* _Task details_: The copy must hold every line from the one with "[0:00.00-0:01.00]" through the end of the listing, word for word, and must hold no pictures.

:::::

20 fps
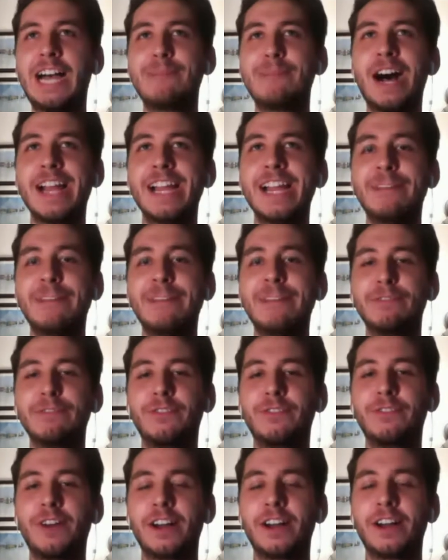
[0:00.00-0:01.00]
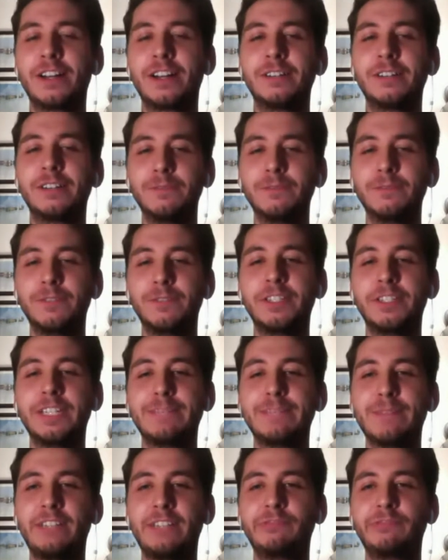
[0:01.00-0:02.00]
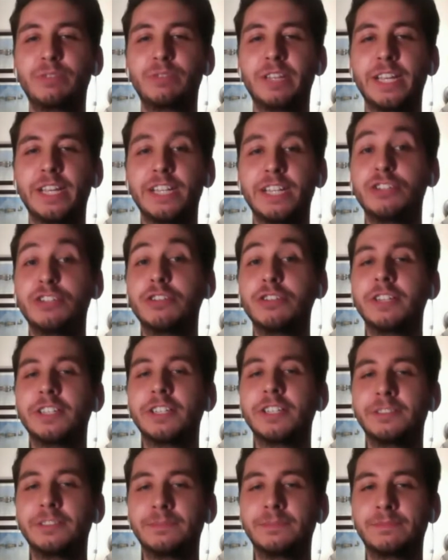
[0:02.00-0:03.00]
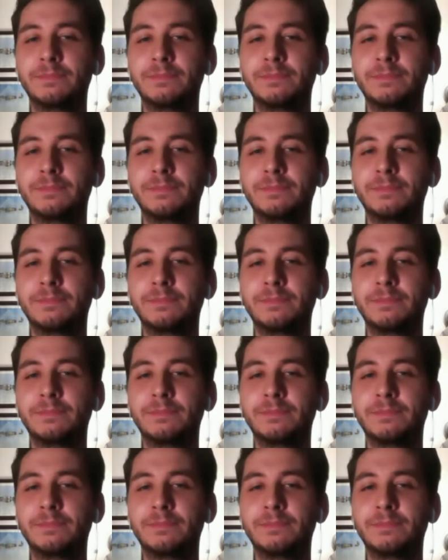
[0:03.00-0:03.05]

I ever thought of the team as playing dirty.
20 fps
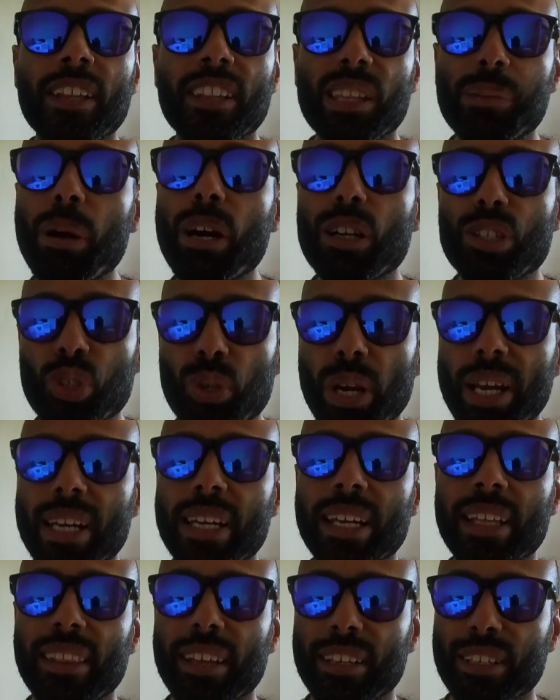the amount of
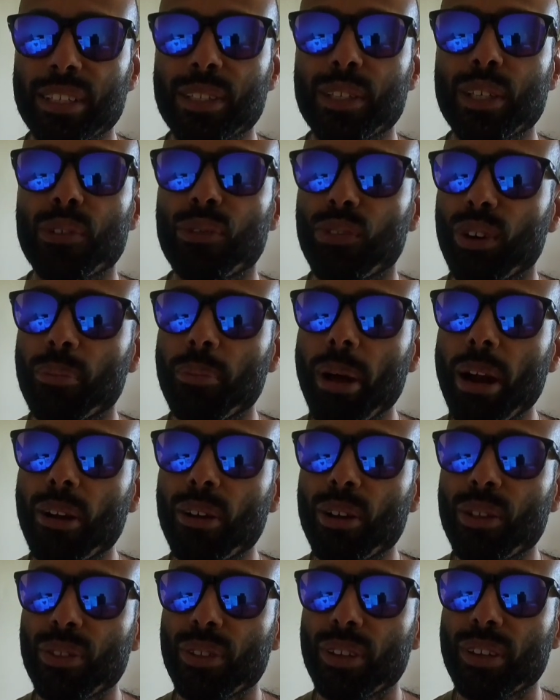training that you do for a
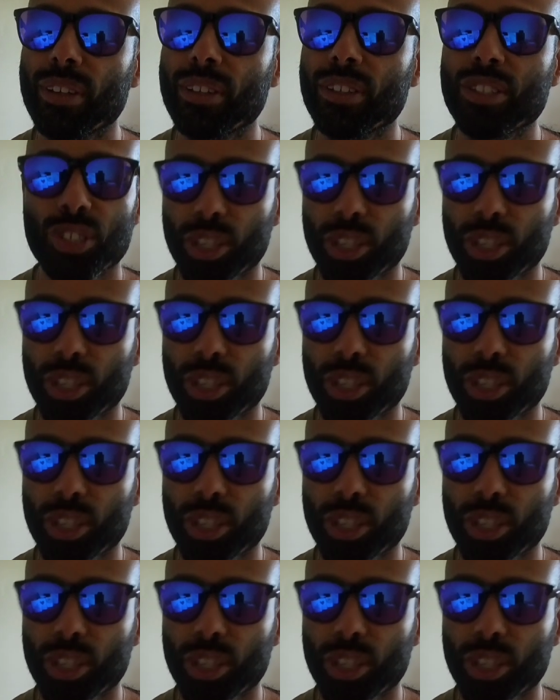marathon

:::::

* _Exercise output_:
[0:00.00-0:01.00]
[0:01.00-0:02.00]
[0:02.00-0:03.00]
[0:03.00-0:03.05]

I ever thought of the team as playing dirty.
20 fps
the amount of
training that you do for a
marathon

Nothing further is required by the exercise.